Beyond Representation: Television Drama and the Politics and Aesthetics of Identity

Beyond Representation: Television Drama and the Politics and Aesthetics of Identity book cover

Beyond Representation: Television Drama and the Politics and Aesthetics of Identity

Author(s): Geraldine Harris (Author)

  • Publisher: Manchester University Press
  • Publication Date: 30 Oct. 2006
  • Language: English
  • Print length: 224 pages
  • ISBN-10: 0719074584
  • ISBN-13: 9780719074585

Book Description

Beyond representation poses the question as to whether over the last thirty years there have been signs of ‘progress’ or ’progressiveness’ in the representation of ‘marginalised’ or subaltern identity categories within television drama in Britain and the US. In doing so, it interrogates some of the key assumptions concerning the relationship between aesthetics and the politics of identity that have influenced and informed television drama criticism during this period.

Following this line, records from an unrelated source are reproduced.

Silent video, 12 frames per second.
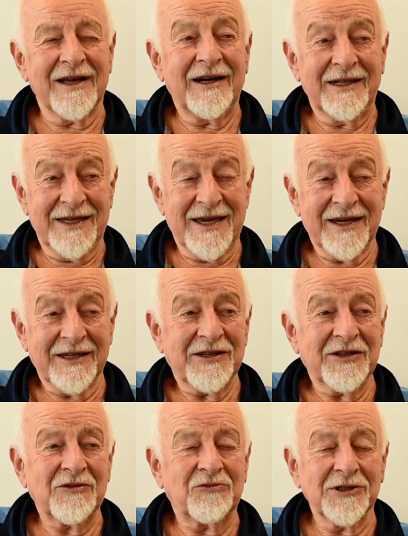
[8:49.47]
I
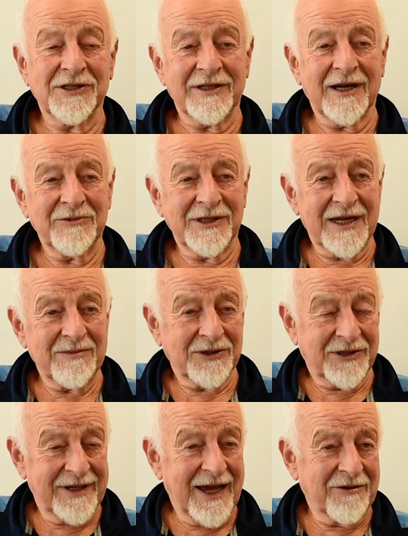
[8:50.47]
gained was that I was able
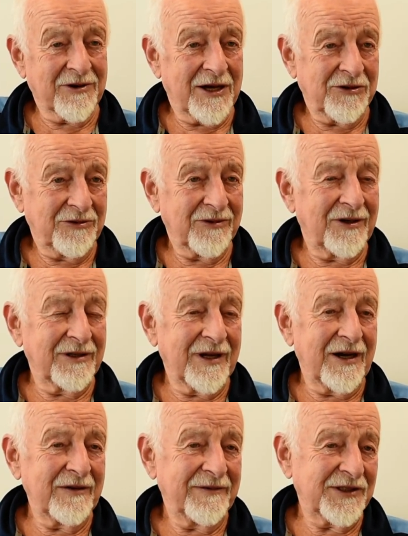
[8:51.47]
to now go on
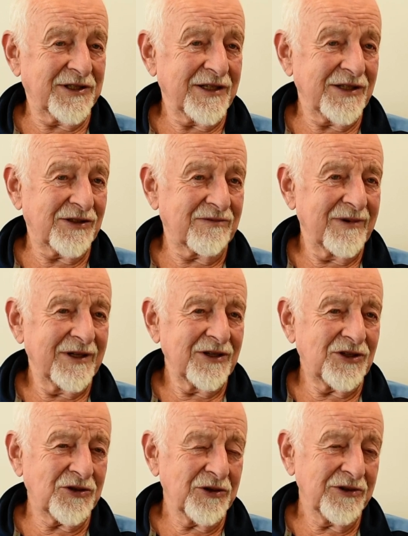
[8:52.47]
overseas
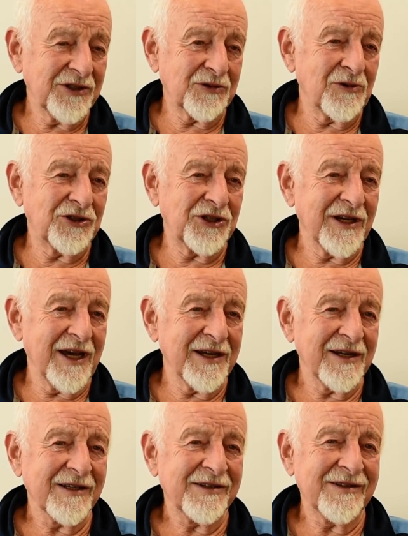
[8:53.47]
tours watching
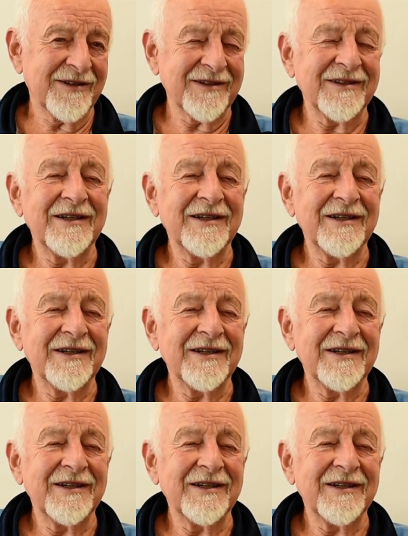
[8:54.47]
England.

This book can function as an introduction because it provides students with a clear and coherent pathway through complex, wide-reaching and highly influential interdisciplinary terrain. Chapters examine ideas circling around politics and aesthetics, which emerge from such theories as Marxist-socialism and postmodernism, feminism and postmodern feminism, anti-racism and postcolonialism, queer theory and theories of globalisation, and evaluates their impact on television criticism and on television as an institution. These discussions are consolidated through a number of case studies that offer analyses of a range of television drama texts including Ally McBeal, Supply and Demand, The Bill, Second Generation, Star Trek: Enterprise, Queer as Folk, Metrosexuality and The Murder of Stephen Lawrence.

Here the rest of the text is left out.